• Task goal
Apart from the pictures, every line below needs to be reproduced verbatim.

-------- Records shown --------

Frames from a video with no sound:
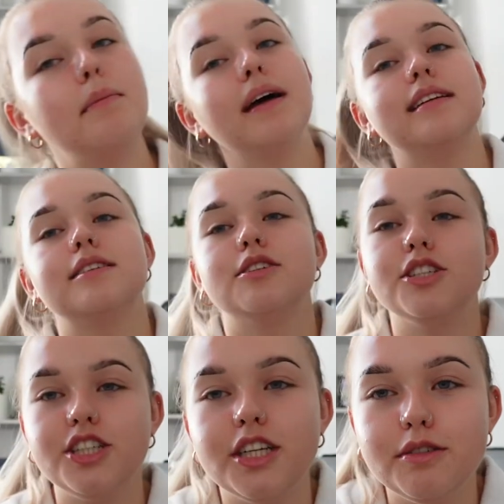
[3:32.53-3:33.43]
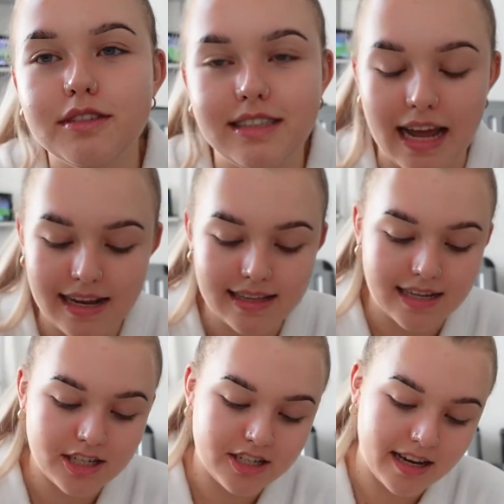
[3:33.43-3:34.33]
My birthday's on a Tuesday
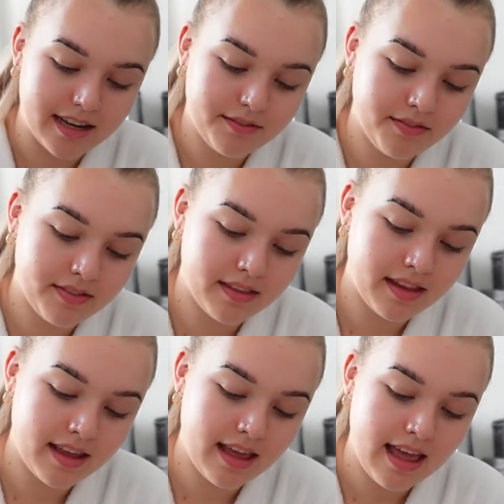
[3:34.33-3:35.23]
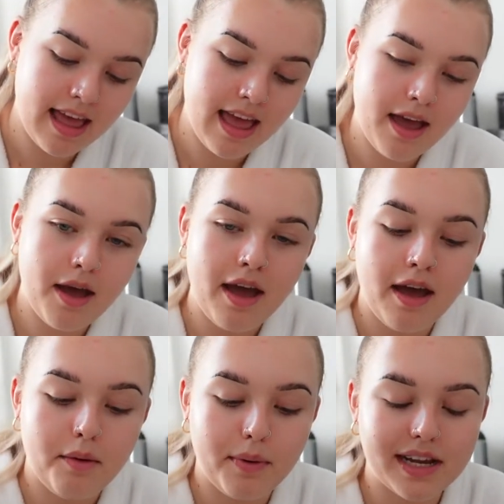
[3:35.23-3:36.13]
this year,
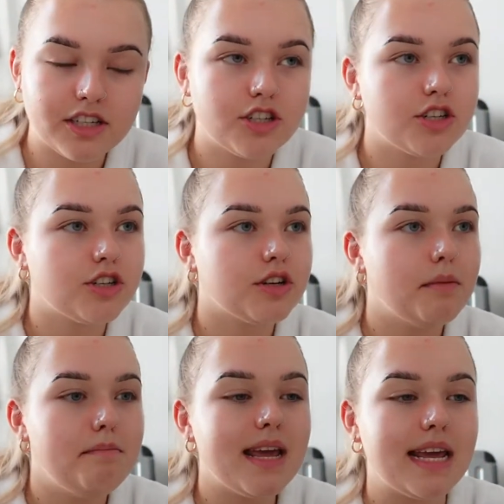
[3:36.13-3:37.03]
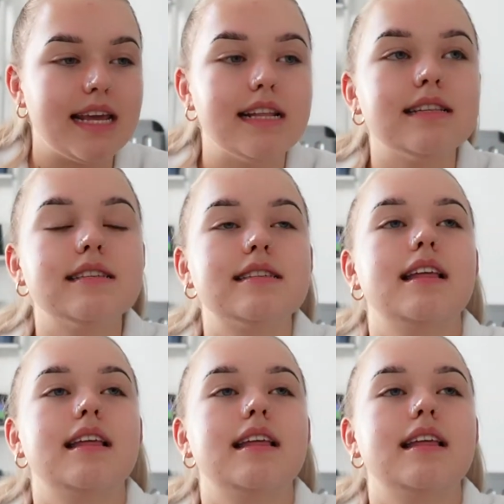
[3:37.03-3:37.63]
which means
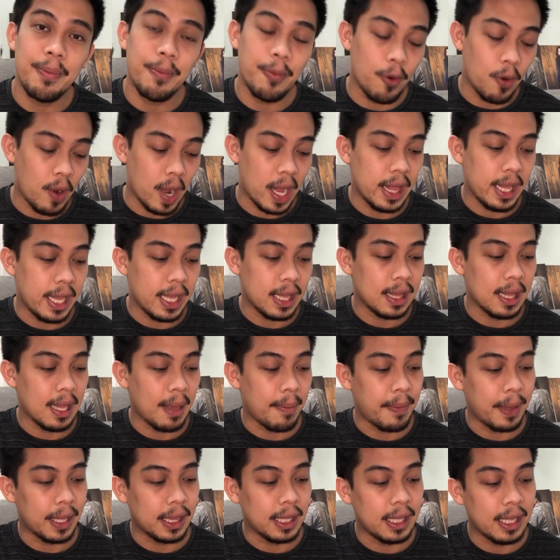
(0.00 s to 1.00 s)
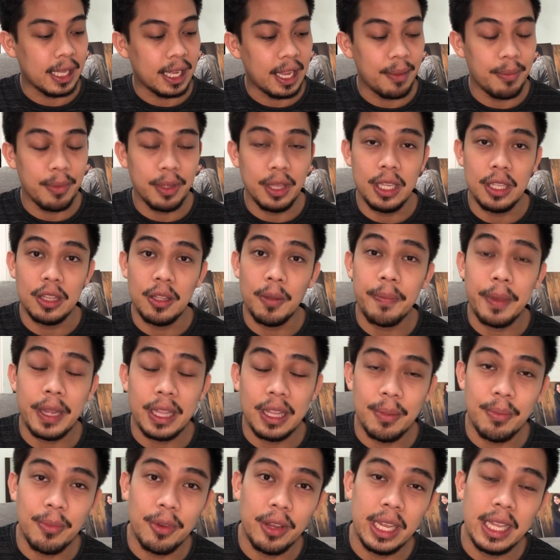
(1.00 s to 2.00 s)
wallet na pag nilagay mo dito, pwede
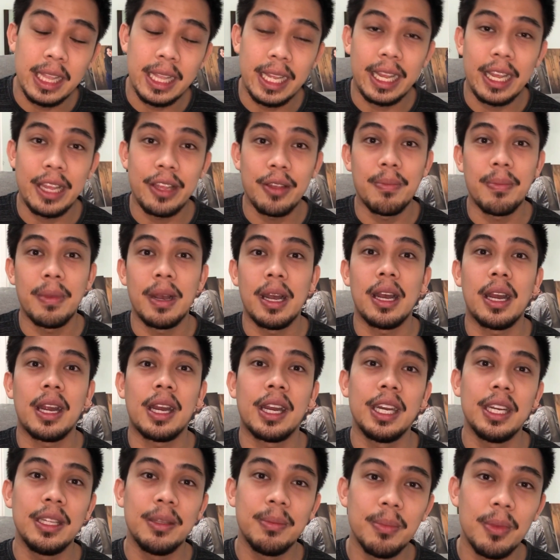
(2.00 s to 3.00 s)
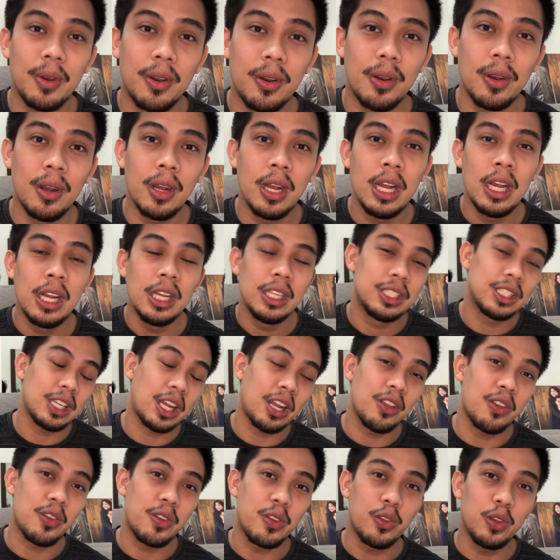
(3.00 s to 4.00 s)
mong ilagay yung mga card mo,
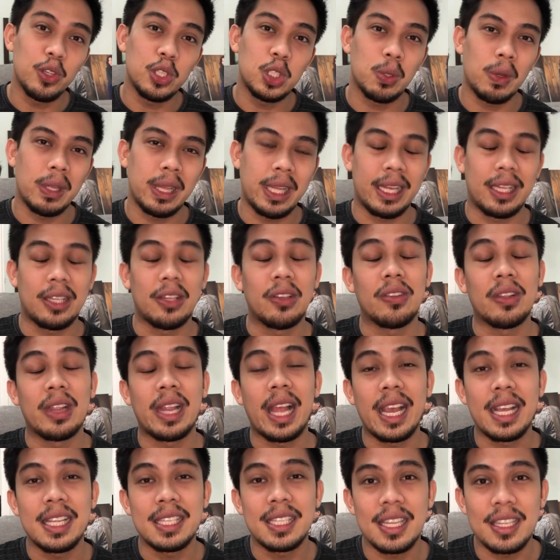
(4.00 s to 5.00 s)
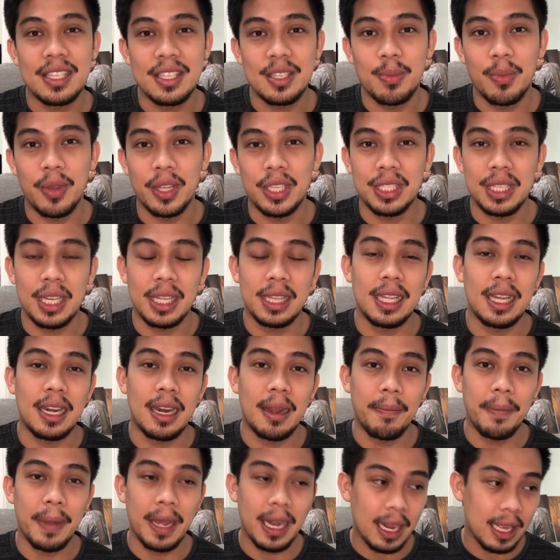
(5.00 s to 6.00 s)
tsaka yung usual, like yung license mo, etc.
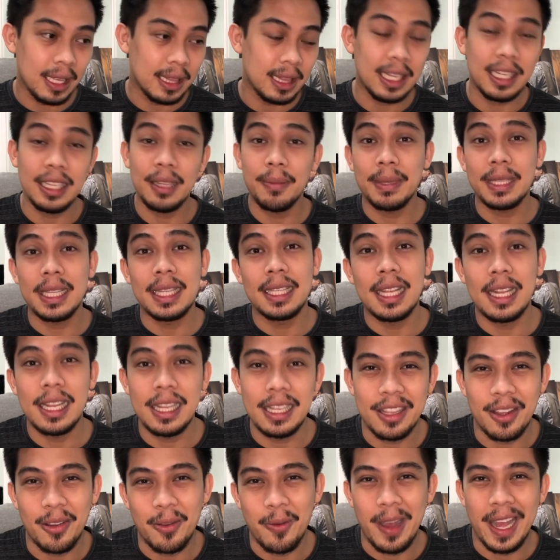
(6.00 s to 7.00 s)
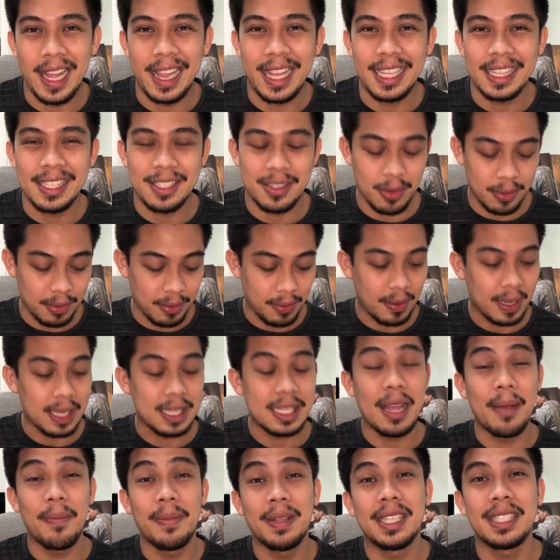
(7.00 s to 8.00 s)
Para hindi ka na magdala ng wallet. So,
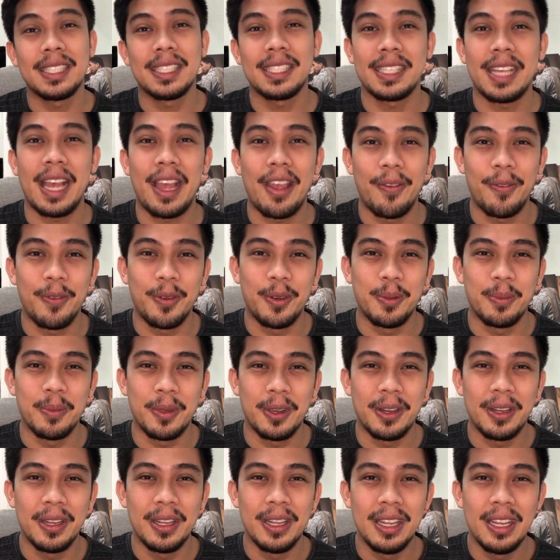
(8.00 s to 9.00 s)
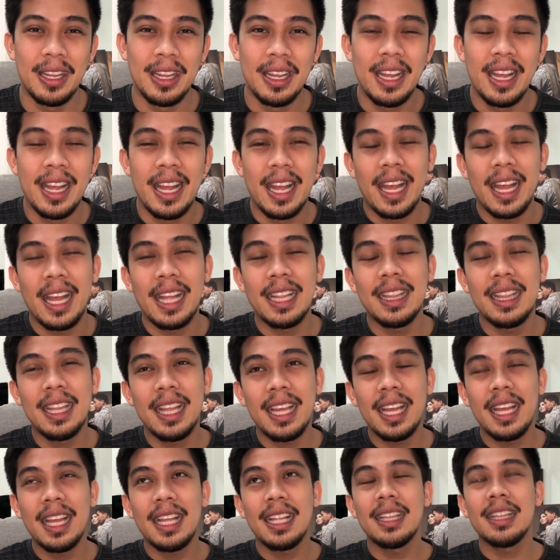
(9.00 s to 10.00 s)
kasama na siya sa iPhone mo. And
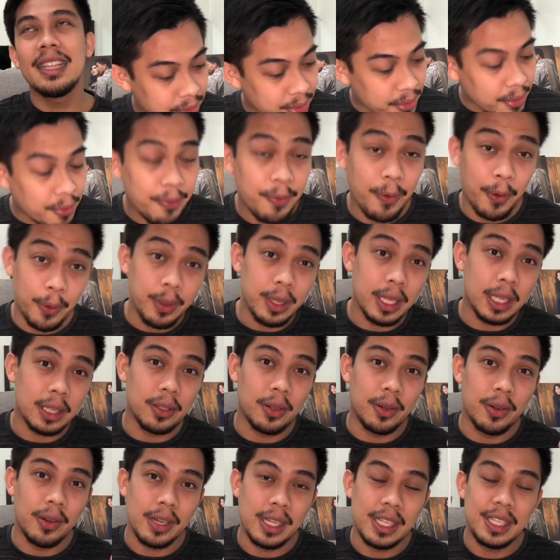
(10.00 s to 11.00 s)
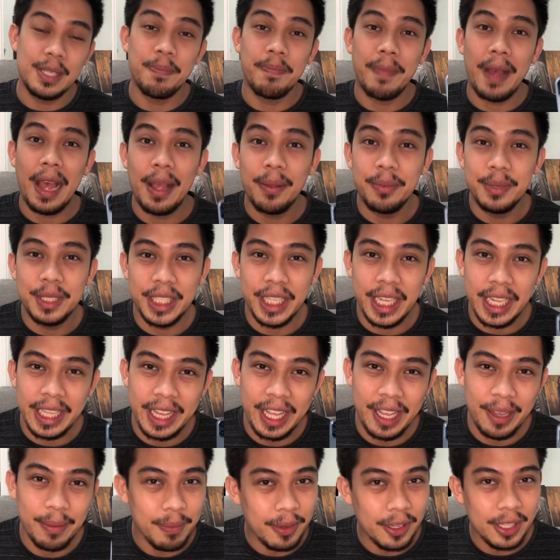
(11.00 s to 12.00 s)
then, yung phone na to is 5G
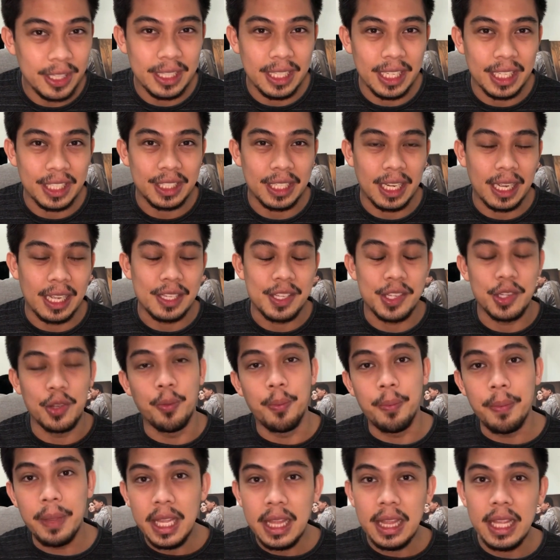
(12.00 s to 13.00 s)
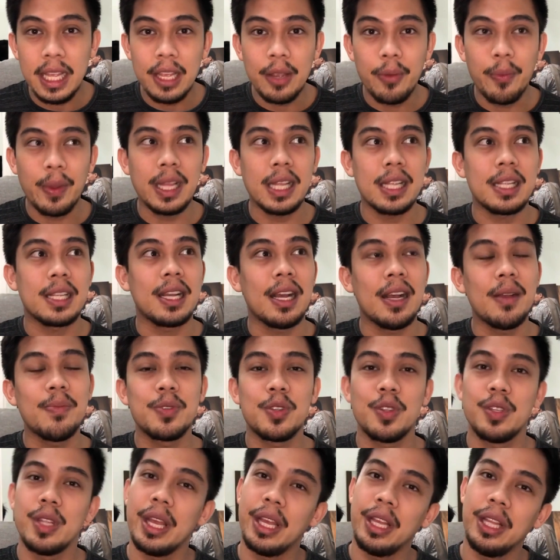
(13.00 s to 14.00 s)
enabled na siya. So, meaning, when it comes
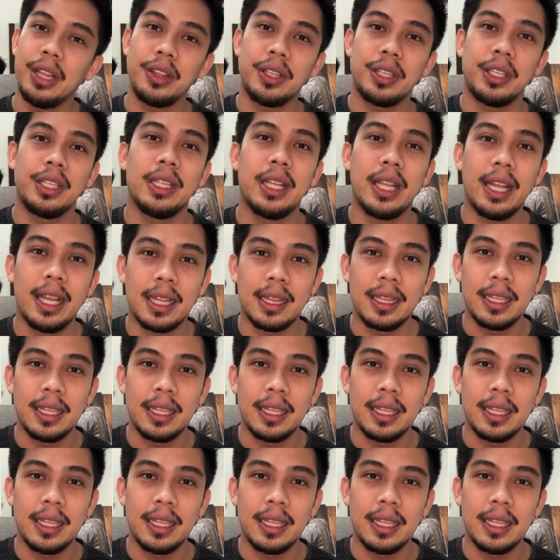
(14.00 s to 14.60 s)
to the internet.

--------

• Answer for this exercise
Frames from a video with no sound:
[3:32.53-3:33.43]
[3:33.43-3:34.33]
My birthday's on a Tuesday
[3:34.33-3:35.23]
[3:35.23-3:36.13]
this year,
[3:36.13-3:37.03]
[3:37.03-3:37.63]
which means
(0.00 s to 1.00 s)
(1.00 s to 2.00 s)
wallet na pag nilagay mo dito, pwede
(2.00 s to 3.00 s)
(3.00 s to 4.00 s)
mong ilagay yung mga card mo,
(4.00 s to 5.00 s)
(5.00 s to 6.00 s)
tsaka yung usual, like yung license mo, etc.
(6.00 s to 7.00 s)
(7.00 s to 8.00 s)
Para hindi ka na magdala ng wallet. So,
(8.00 s to 9.00 s)
(9.00 s to 10.00 s)
kasama na siya sa iPhone mo. And
(10.00 s to 11.00 s)
(11.00 s to 12.00 s)
then, yung phone na to is 5G
(12.00 s to 13.00 s)
(13.00 s to 14.00 s)
enabled na siya. So, meaning, when it comes
(14.00 s to 14.60 s)
to the internet.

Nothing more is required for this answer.